Sandro Bernardi
Antonioni. Personnage paysage,
Presses Universitaires de Vincennes, 2006


 

compte rendu de Véronique Madre
Février 2007


Des personnages qui errent, des silences, c'est ce que l'on retient généralement des films d'Antonioni. Que ce soit pour Le Cri (1957), L'Avventura (1960), Blow up (1966) ou bien Profession : reporter (1975), le cinéaste italien marque profondément ses films d'une touche très personnelle, reconnaissable immédiatement. Sandro Bernardi nous propose dans cet ouvrage une approche originale de l'oeuvre d'Antonioni : par le biais du paysage, le lecteur est amené à une réflexion sur la vision du monde du cinéaste.

 

Après avoir situé l'œuvre d'Antonioni dans un panorama global du paysage au cinéma, Bernardi nous propose une analyse de quelques films-clefs d'Antonioni au regard de ce thème. Ne se contentant pas d'une approche purement esthétique, il ouvre le champ à d'autres disciplines comme la philosophie ou bien l'anthropologie. Cet ouvrage s'adresse donc à un public assez large, c'est-à-dire à tous ceux qui s'intéressent aux sciences humaines en général et non pas uniquement aux spécialistes du cinéma. Le thème du paysage est susceptible d'intéresser particulièrement les lecteurs géographes.
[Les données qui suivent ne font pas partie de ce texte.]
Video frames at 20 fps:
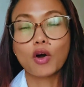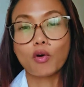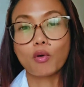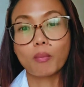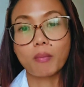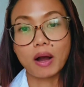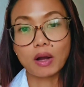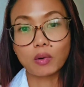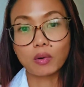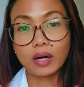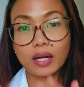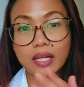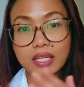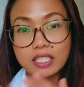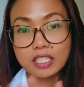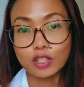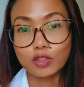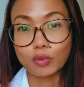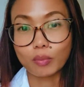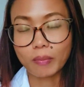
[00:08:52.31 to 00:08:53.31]
Kung bago ka lang
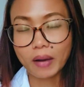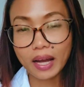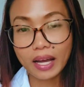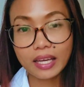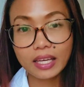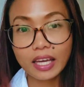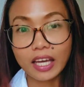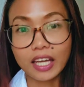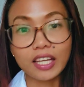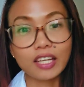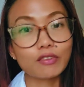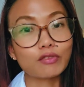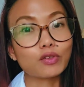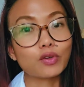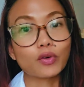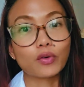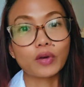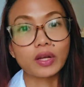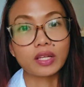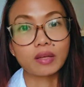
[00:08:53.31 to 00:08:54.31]
sa Dubai, and if
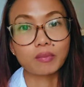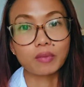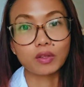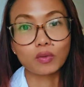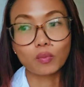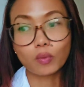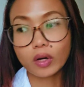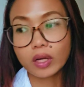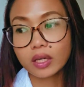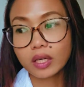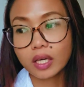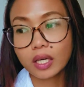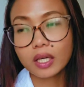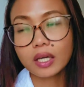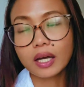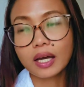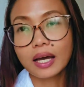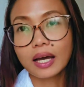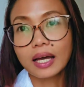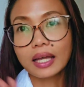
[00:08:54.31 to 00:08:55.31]
you already been
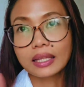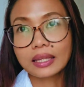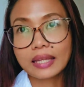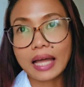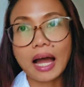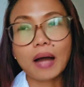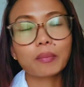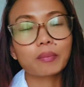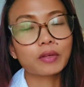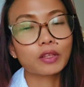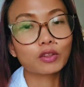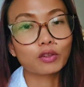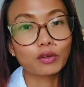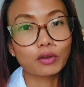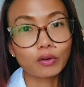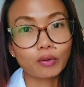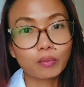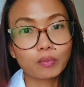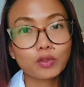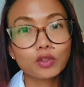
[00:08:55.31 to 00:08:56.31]
working, tap into
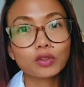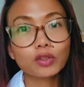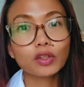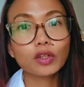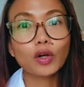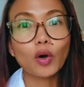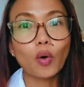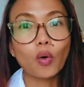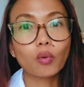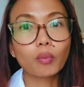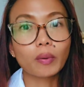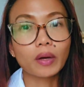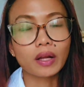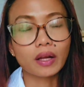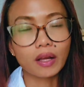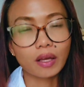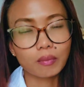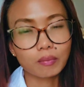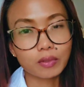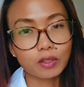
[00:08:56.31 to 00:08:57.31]
your computer,
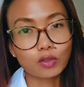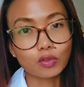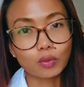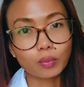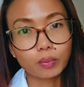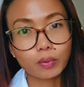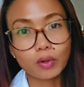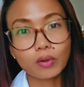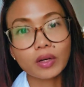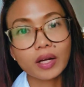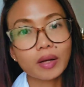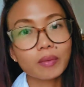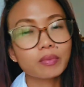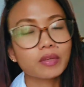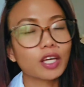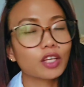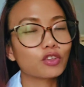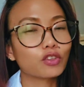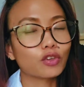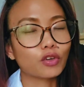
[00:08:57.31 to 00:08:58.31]
open an MP2
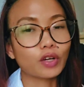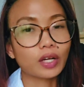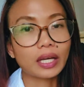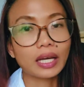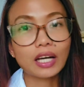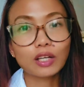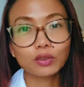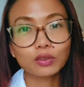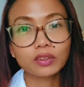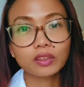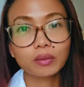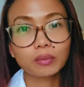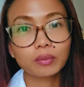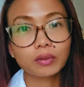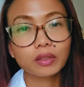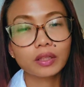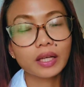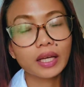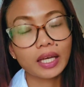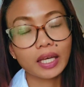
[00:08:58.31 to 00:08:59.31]
program, get your account
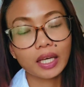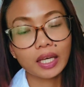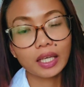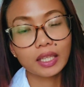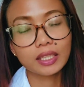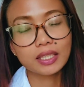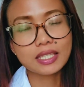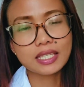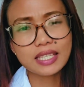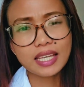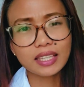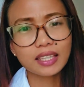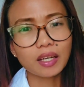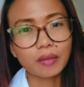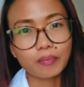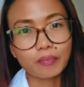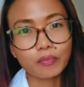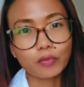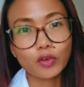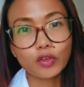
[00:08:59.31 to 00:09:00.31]
number, and set
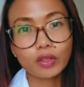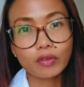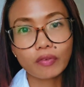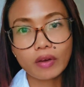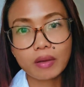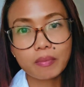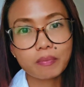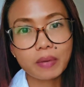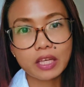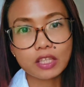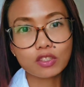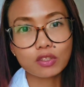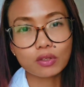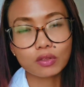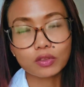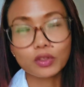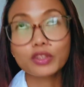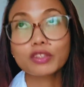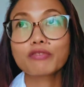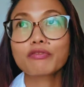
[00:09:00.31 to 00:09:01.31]
up 35
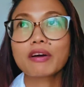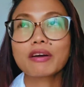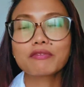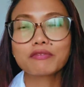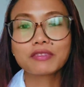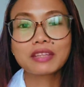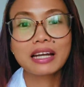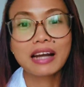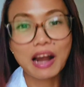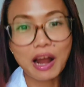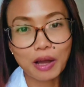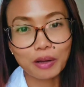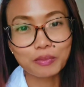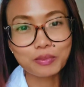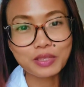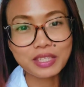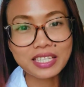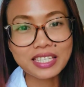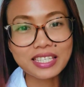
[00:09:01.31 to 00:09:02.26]
dirhams.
Le vocabulaire cinématographique utilisé reste ici assez simple mais il est tout de même recommandé d'avoir une bonne culture cinématographique pour apprécier pleinement le livre.

 

Antonioni remet en cause la vision classique du cinéma qui consiste à placer l'homme au centre du monde. Il multiplie les points de vue, déstabilisant ainsi le spectateur habitué à être conditionné par un point de vue unique. Dans ses films, le paysage s'affirme parfois comme personnage. Pour Bernardi, le paysage des films d'Antonioni est habité d'une présence étrange, peu rassurante pour les personnages et les spectateurs. Les liens qui unissent paysages et personnages sont souvent obscures, mystérieux, voire même absents, provoquant alors un décalage, une rencontre impossible. Dans le cinéma d'Antonioni, on peut distinguer deux types de paysages qui s'opposent : la ville et la nature. La nature redonne au monde le sacré qu'il a perdu avec la modernité. Mais il s'agit souvent d'une nature puissante qui plonge les personnages et les spectateurs dans l'incertain et le mystère. Le paysage est comme une ouverture qui offre aux spectateurs une infinité d'histoires possibles, plutôt qu'une seule bien définie. Dans les films d'Antonioni, comme en philosophie, il s'agit de poser des questions et non de donner des réponses. Ces films nous apprennent à regarder, à porter un regard neuf sur le monde.

 

L'ouvrage de Bernardi nous éclaire bien sûr sur l'oeuvre d'Antonioni, mais il nous propose également une réflexion intéressante sur la façon dont un artiste parvient à retranscrire le monde tel qu'il le pense.